**Task to carry out**
What are the lines below, starting at the line containing "[6:49.80-6:50.80]" and ending at the line containing "[6:57.80-6:58.80]"? Write them out exactly, ends included, without pictures.
※ ※ ※
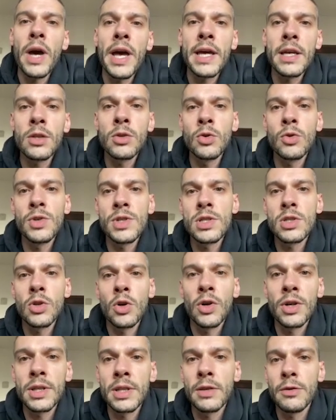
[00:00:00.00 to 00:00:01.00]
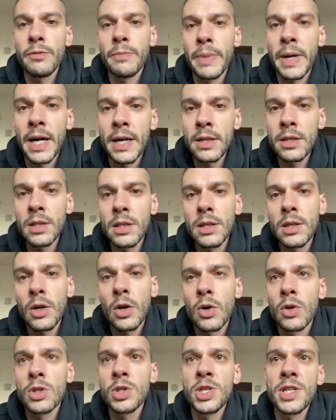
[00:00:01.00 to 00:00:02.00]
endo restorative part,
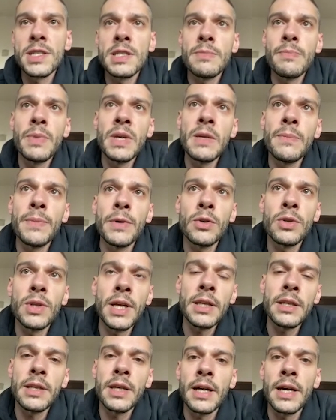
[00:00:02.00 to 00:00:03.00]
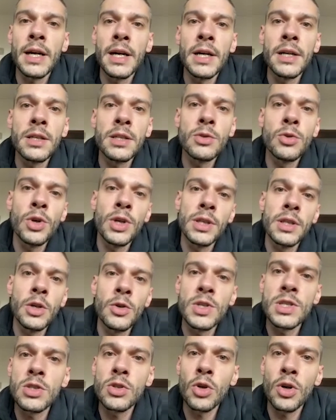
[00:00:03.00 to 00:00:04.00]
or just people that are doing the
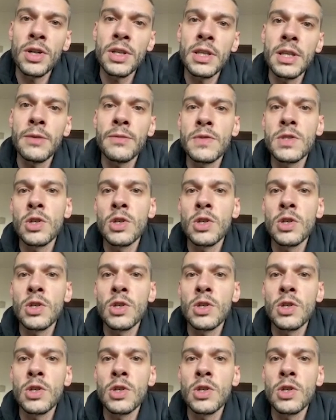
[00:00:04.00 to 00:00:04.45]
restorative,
※ ※ ※
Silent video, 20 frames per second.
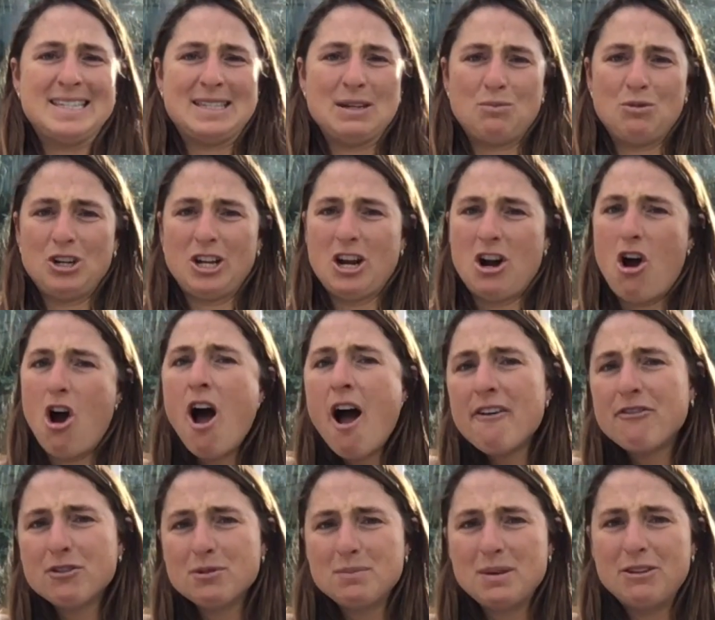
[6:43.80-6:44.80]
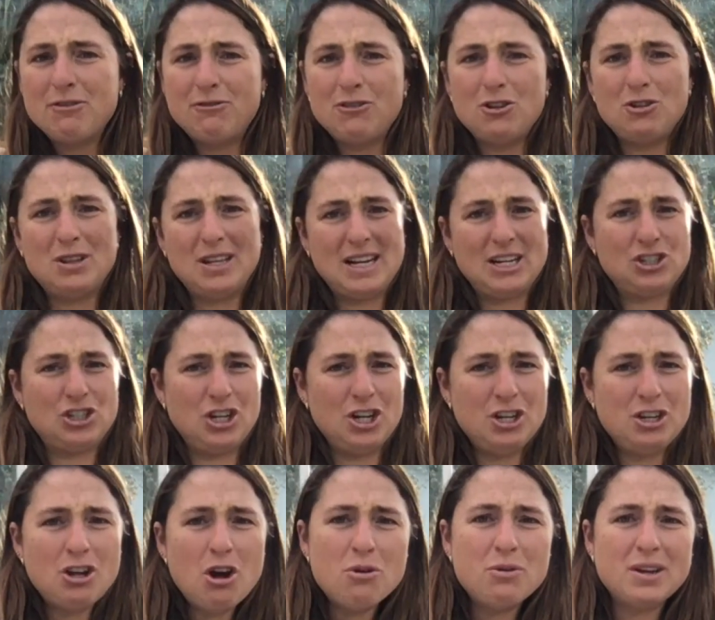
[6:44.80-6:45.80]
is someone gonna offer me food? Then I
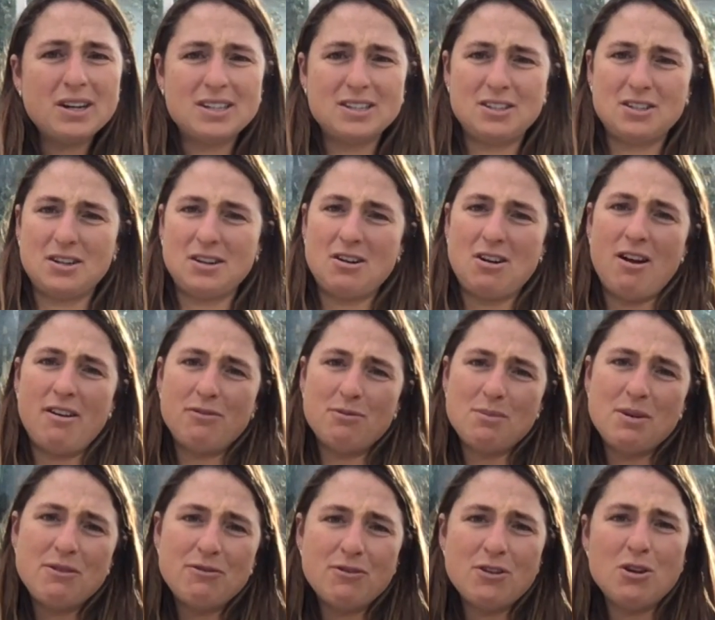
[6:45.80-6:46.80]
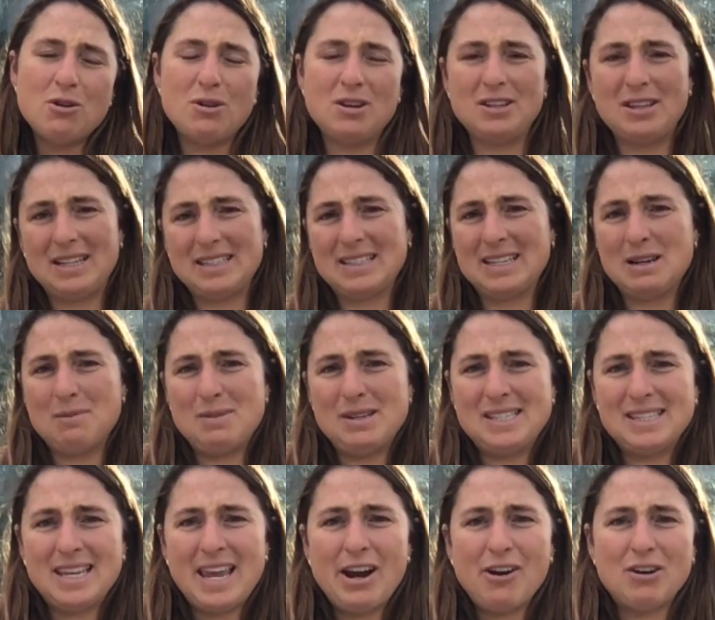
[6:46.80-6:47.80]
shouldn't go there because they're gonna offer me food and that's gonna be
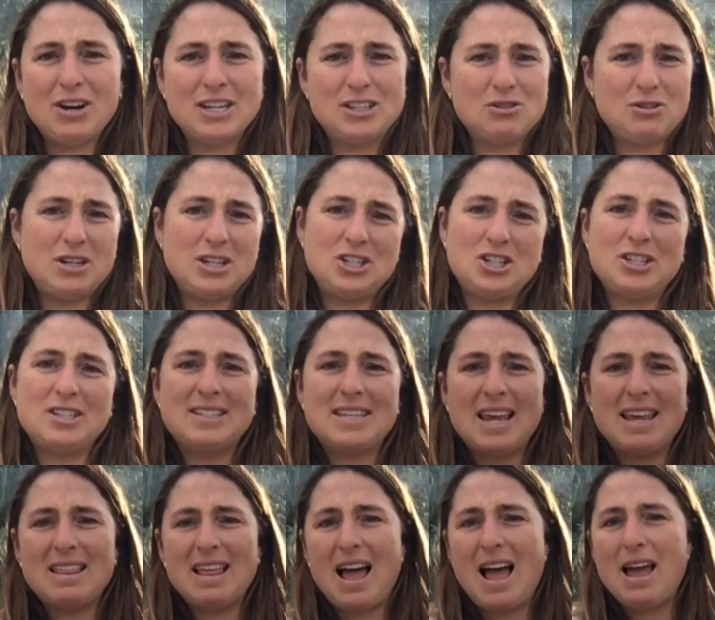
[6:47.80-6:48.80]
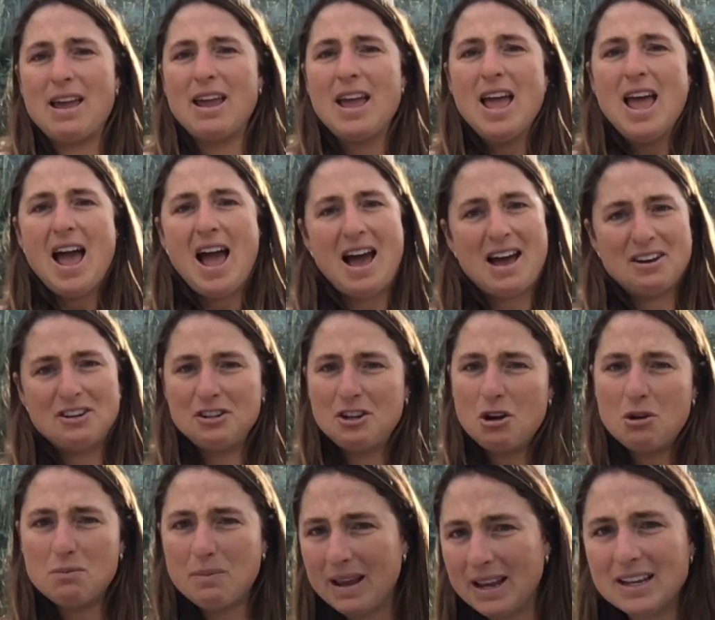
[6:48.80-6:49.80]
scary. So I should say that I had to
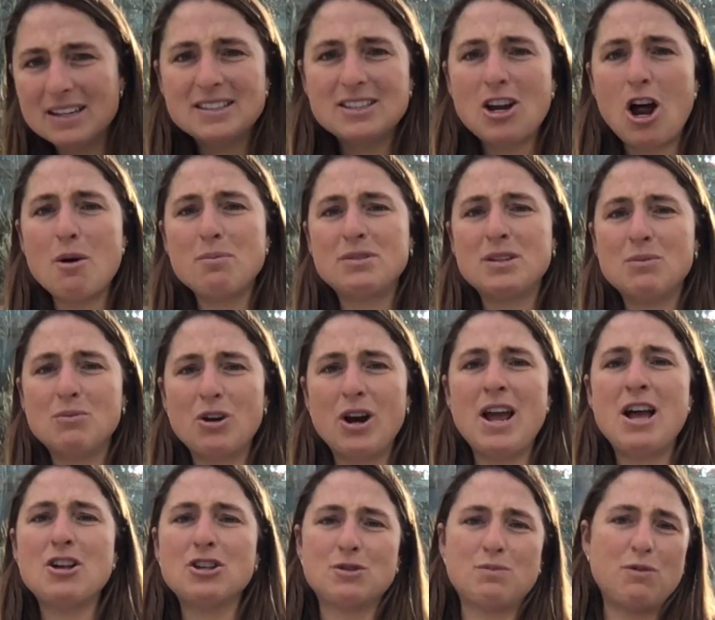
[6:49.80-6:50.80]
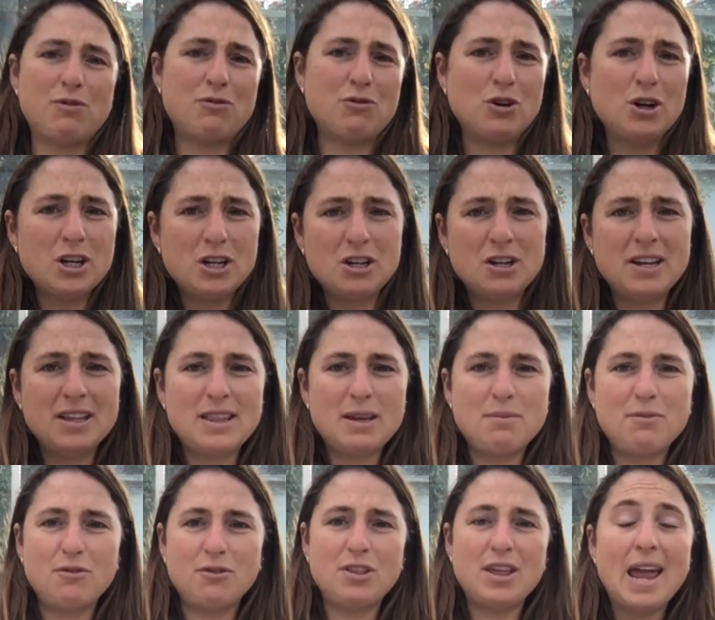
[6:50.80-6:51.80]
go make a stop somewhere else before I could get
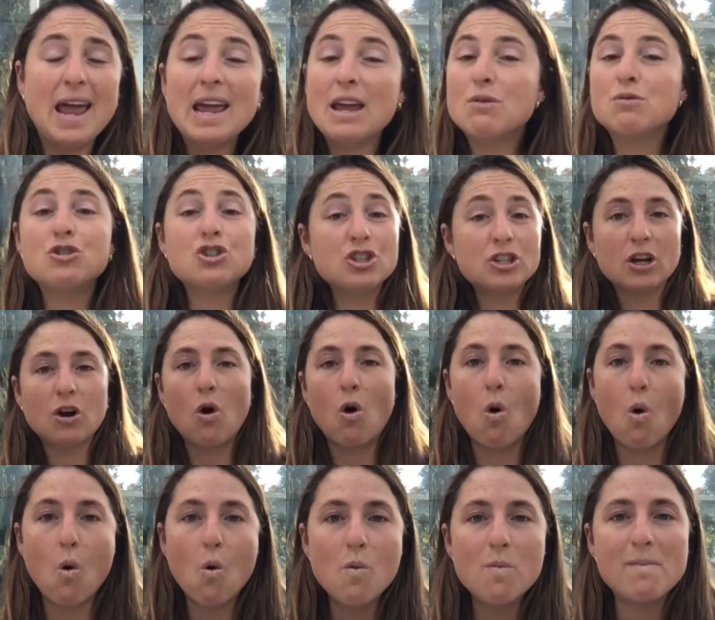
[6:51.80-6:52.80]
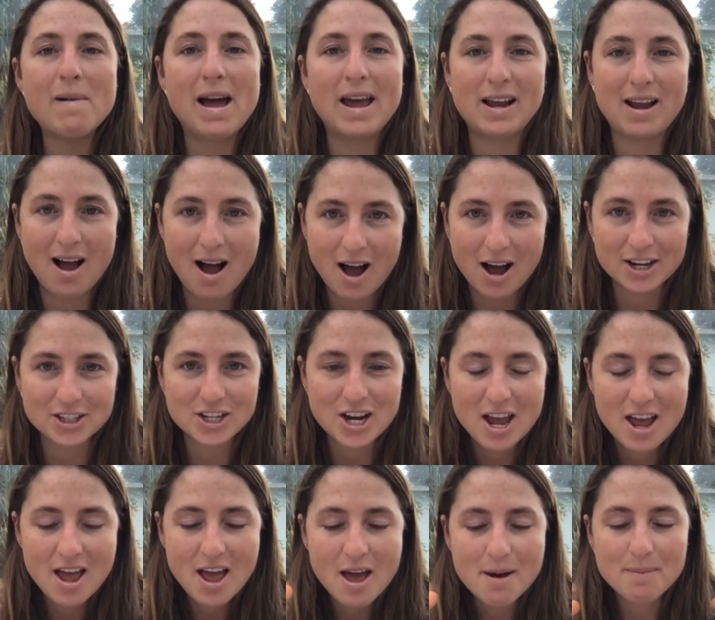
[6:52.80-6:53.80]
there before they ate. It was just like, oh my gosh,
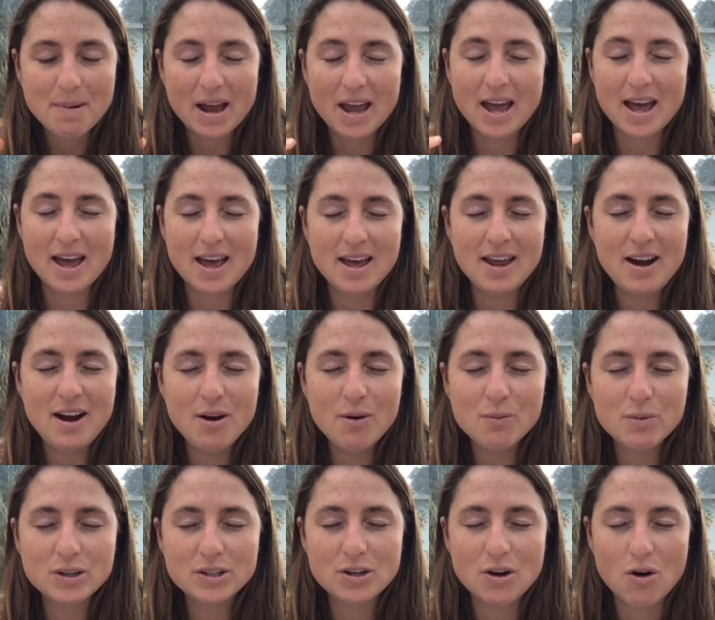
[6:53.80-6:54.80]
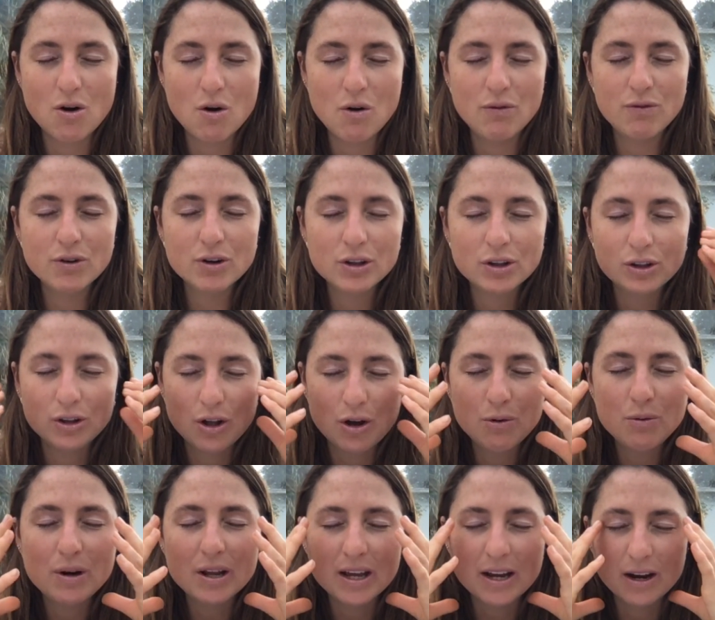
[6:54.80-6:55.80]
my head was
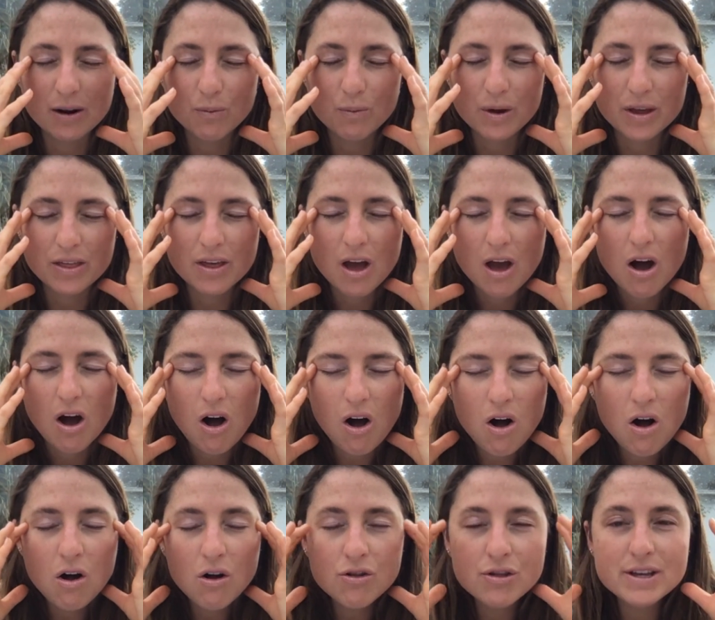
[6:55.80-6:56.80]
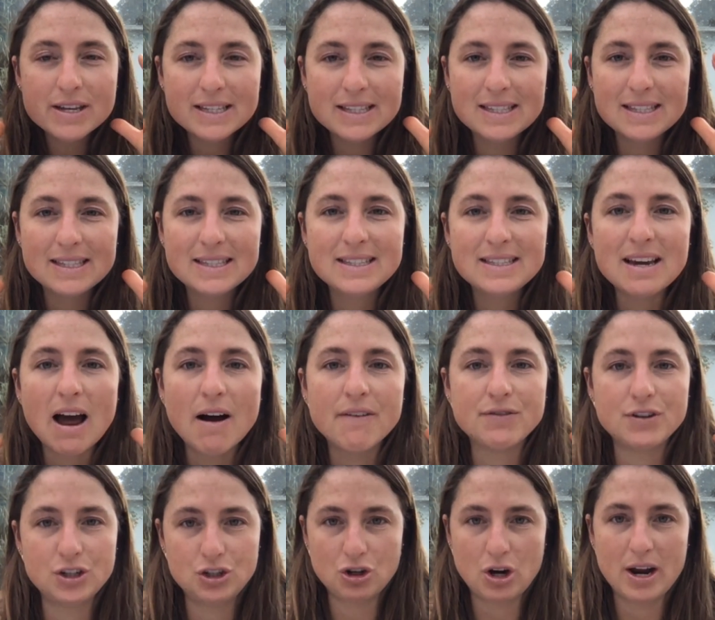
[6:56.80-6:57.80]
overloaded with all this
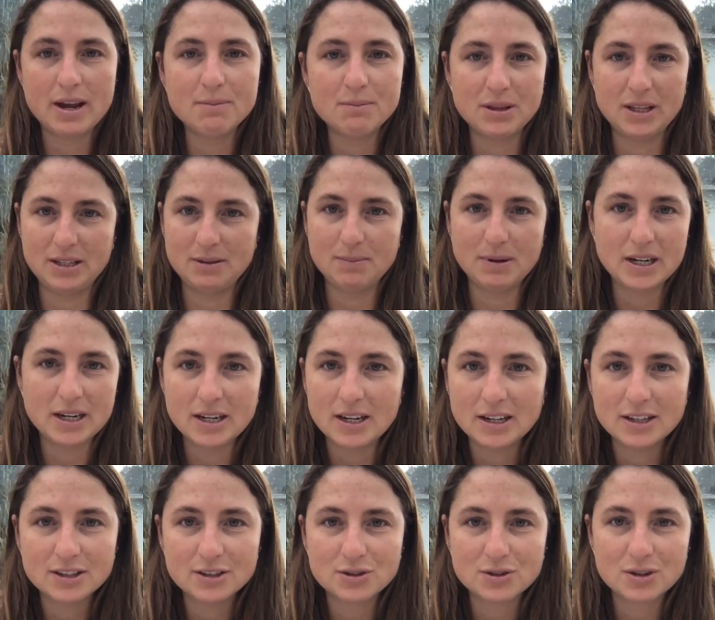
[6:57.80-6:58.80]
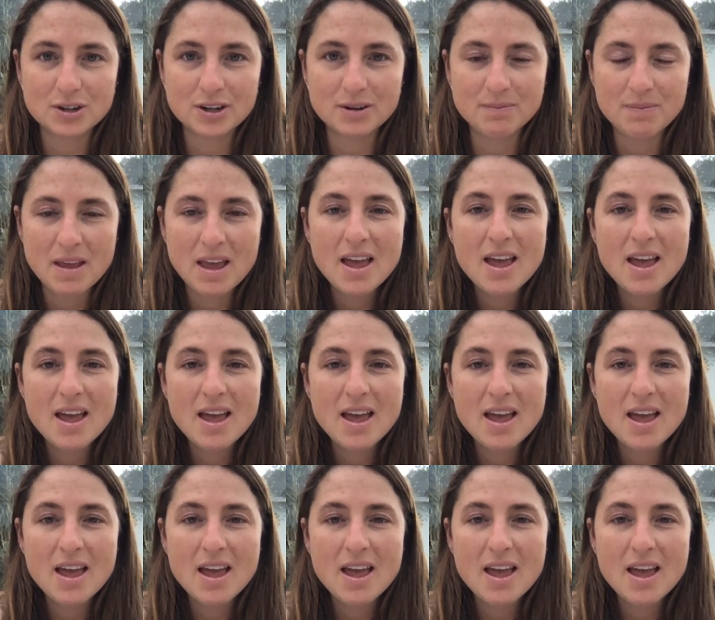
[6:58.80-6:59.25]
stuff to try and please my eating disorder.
※ ※ ※
**Result below**
[6:49.80-6:50.80]
[6:50.80-6:51.80]
go make a stop somewhere else before I could get
[6:51.80-6:52.80]
[6:52.80-6:53.80]
there before they ate. It was just like, oh my gosh,
[6:53.80-6:54.80]
[6:54.80-6:55.80]
my head was
[6:55.80-6:56.80]
[6:56.80-6:57.80]
overloaded with all this
[6:57.80-6:58.80]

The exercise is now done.